Лет с четырнадцати он начал нередко угадывать то, что отец не произносил вслух. Вообще. С тем же успехом он мог стать сочинителем. С тем же или с другим? Вообще-то он должен благодарить отца за то, что не стал сочинителем. С детства наблюдал эти унизительные нравы. Естественно в нем проявилось желание не повторять отца. Именно отсюда вырастает его гармония, отрешенность от ярмарки тщеславия, углубленность в науку.
— Ты здесь со всей мешпухой? — спросил Ваксино, имея в виду всех тех, с кем Дельфин обычно выезжал на курорт, — то есть жену Сигурни, деток — своих внучат Пола и Кэтти, — тестя Малкольма Тейт-Слюссари.
Дельфин как-то странно замялся, промямлил не очень-то вразумительно:
— Да нет, ну, в общем, я здесь проездом. Куда? Ну, на Галапагоссовы острова, конечно. Ты же знаешь, там все просто засрано необычными хромосомами. Там варится странная биокаша. Любая муха оттуда — это клад. Понимаешь, три года назад мы поставили там некоторые тесты, а сейчас надо проверить результаты.
— Эва, — задумчиво произнес Ваксино, — от Кукушкиных-то до Галапагоссовых путь немалый.
— Да ведь я же сказал, что проездом, — вконец смутился ясноглазый Дельфин.

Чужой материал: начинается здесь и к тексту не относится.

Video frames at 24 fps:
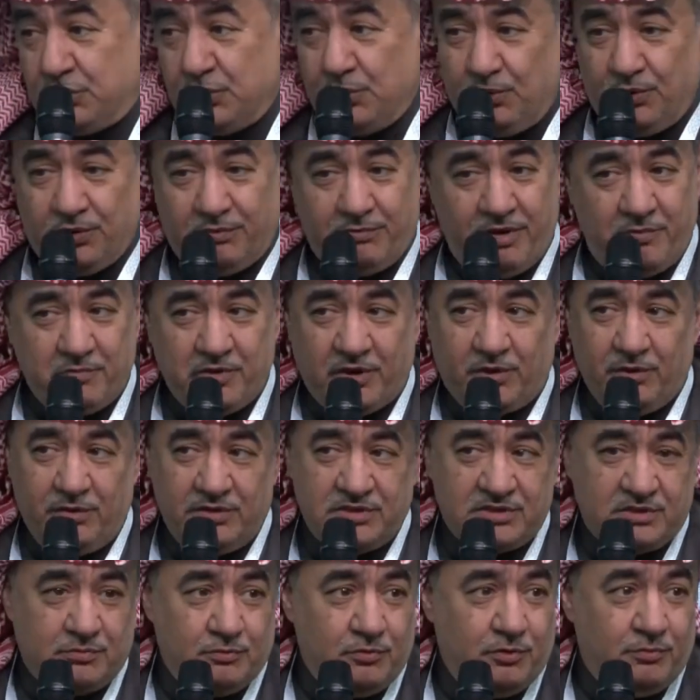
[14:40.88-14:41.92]
I remember
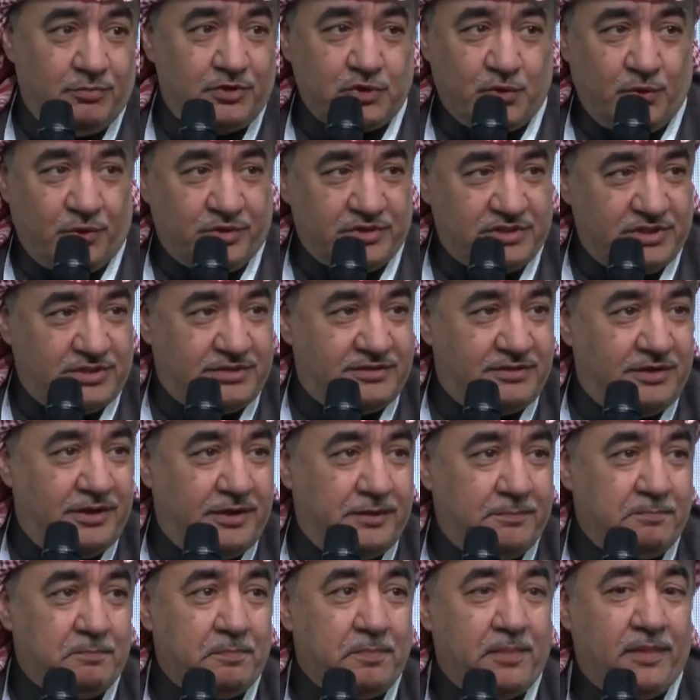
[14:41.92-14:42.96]
that
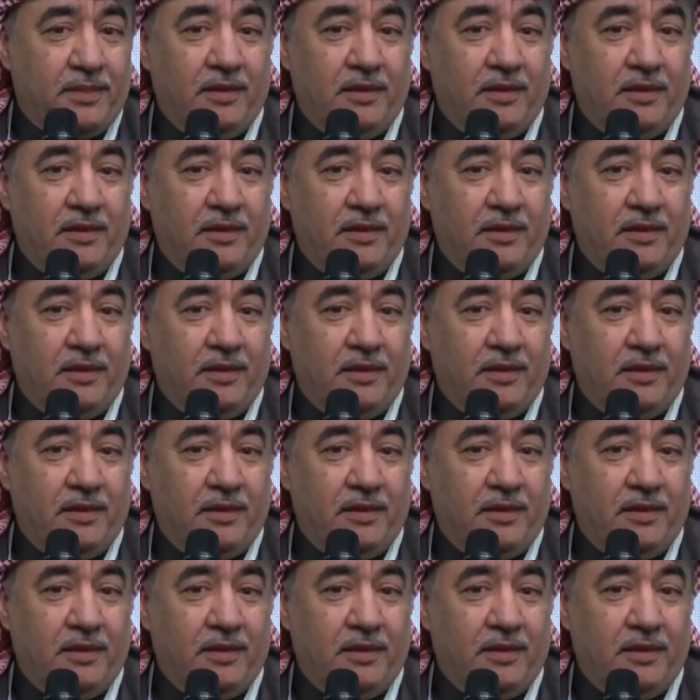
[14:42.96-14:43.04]
verySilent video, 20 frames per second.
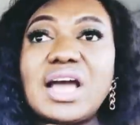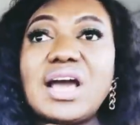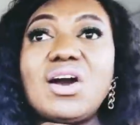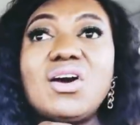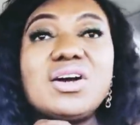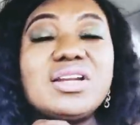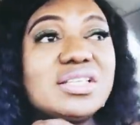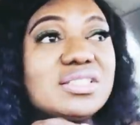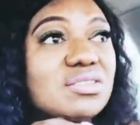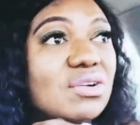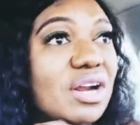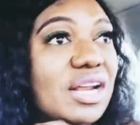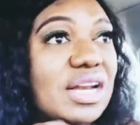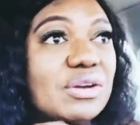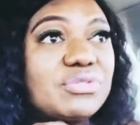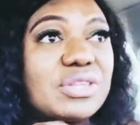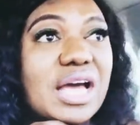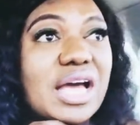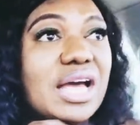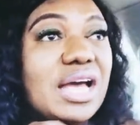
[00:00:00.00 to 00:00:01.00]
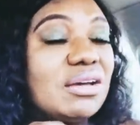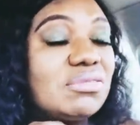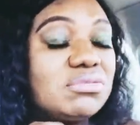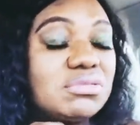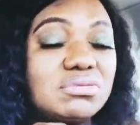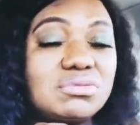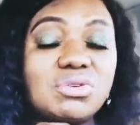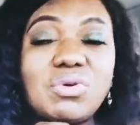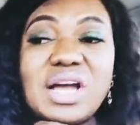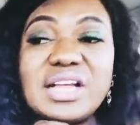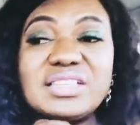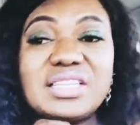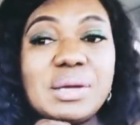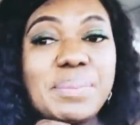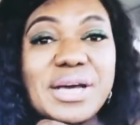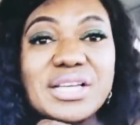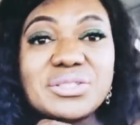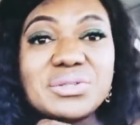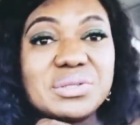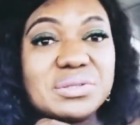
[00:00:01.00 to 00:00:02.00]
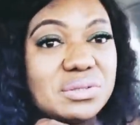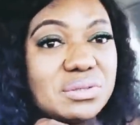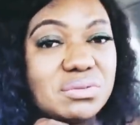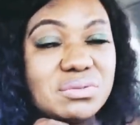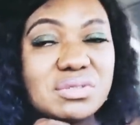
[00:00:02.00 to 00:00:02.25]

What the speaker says: all this running after to go and tell pastors,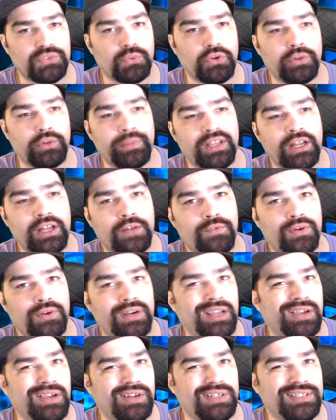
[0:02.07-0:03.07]
We're going to be covering
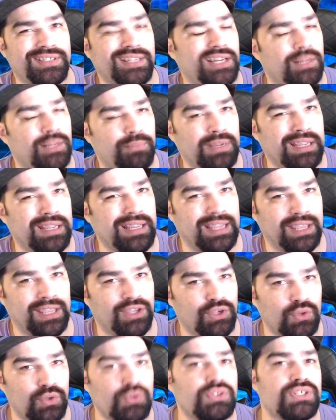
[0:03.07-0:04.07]
how to set up a
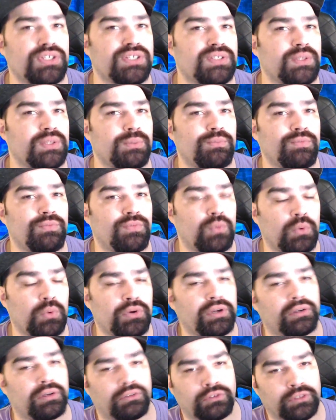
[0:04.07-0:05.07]
queue system
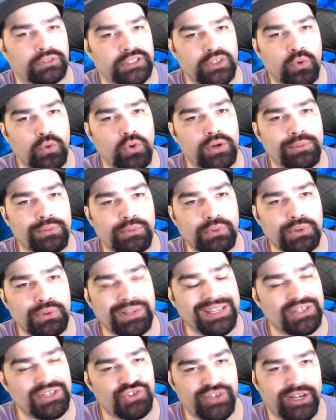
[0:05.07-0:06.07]
for your LioranBoard
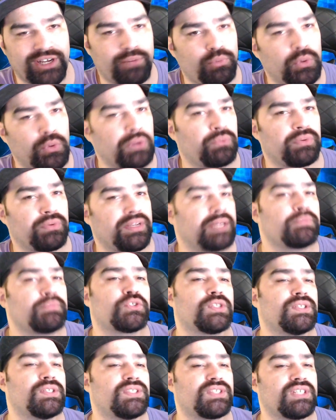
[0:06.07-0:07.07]
in Channel Point
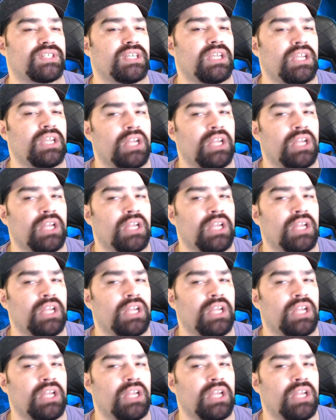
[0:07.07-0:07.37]
Redemptions.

— Скажи, а чем ты сейчас занимаешься? — спросил отец. — Ну, я имею в виду главное направление.
Сын явно был благодарен отцу за перемену темы.
— Весь институт сейчас работает над геномом человека. Знаешь, мы близки к ошеломляющим открытиям, причем с перспективой почти немедленного практического применения. Фармацевтические концерны и медицинские корпорации просто сидят на нас, ждут только сигнала, чтобы начать новую эру безумных прибылей, полного переворота всех концепций лечения и излечения. И не без оснований, Стас, не без оснований. Если бы не мой вечный скепсис… — он на минуту запнулся, как бы давая отцу возможность проглотить его «вечный скепсис», о котором тот раньше не имел ни малейшего понятия, — да-да, мой вечный скепсис, унаследованный, должно быть — нет, не бойся, не от тебя, а от дедушки-троцкиста, — я бы сказал, что мы приближаемся то ли к золотому веку, то ли к Апокалипсису. Ей-ей, разбираясь с генами, я иногда думаю, что работаю даже не для людей, а для какого-то пока еще непостижимого демиургического процесса, в котором будет главенствовать некое высшее биодуховное начало. Не исключено, что мы приближаемся к такому моменту, когда современный ублюдочный человек будет сменен новой расой; почти по Ницше. Видишь, я заговорил с тобой на твоем языке художественного косноязычия. — Он замолчал, словно дал себе команду остановиться, не упоминать чего-то всуе, не разглашать. Отец с трудом скрывал волнение.
— Скажи, Дельфин, скажи по чести, пусть это даже еще не ясно, что ты думаешь: ДНК — умирает?
Они смотрели теперь друг на друга одинаковыми прозрачными глазами: как сказал бы исламский фанатик, «глазами дьявола».
— Вообще-то долго не умирает, — осторожно ответил сын.
— А вообще, когда-нибудь умрет? — спросил отец.
— Это зависит, — произнес Дельфин без многоточий, то есть в прямом переводе с американского. — Ведь это все же кислота, понимаешь ли, все же кислота ведь.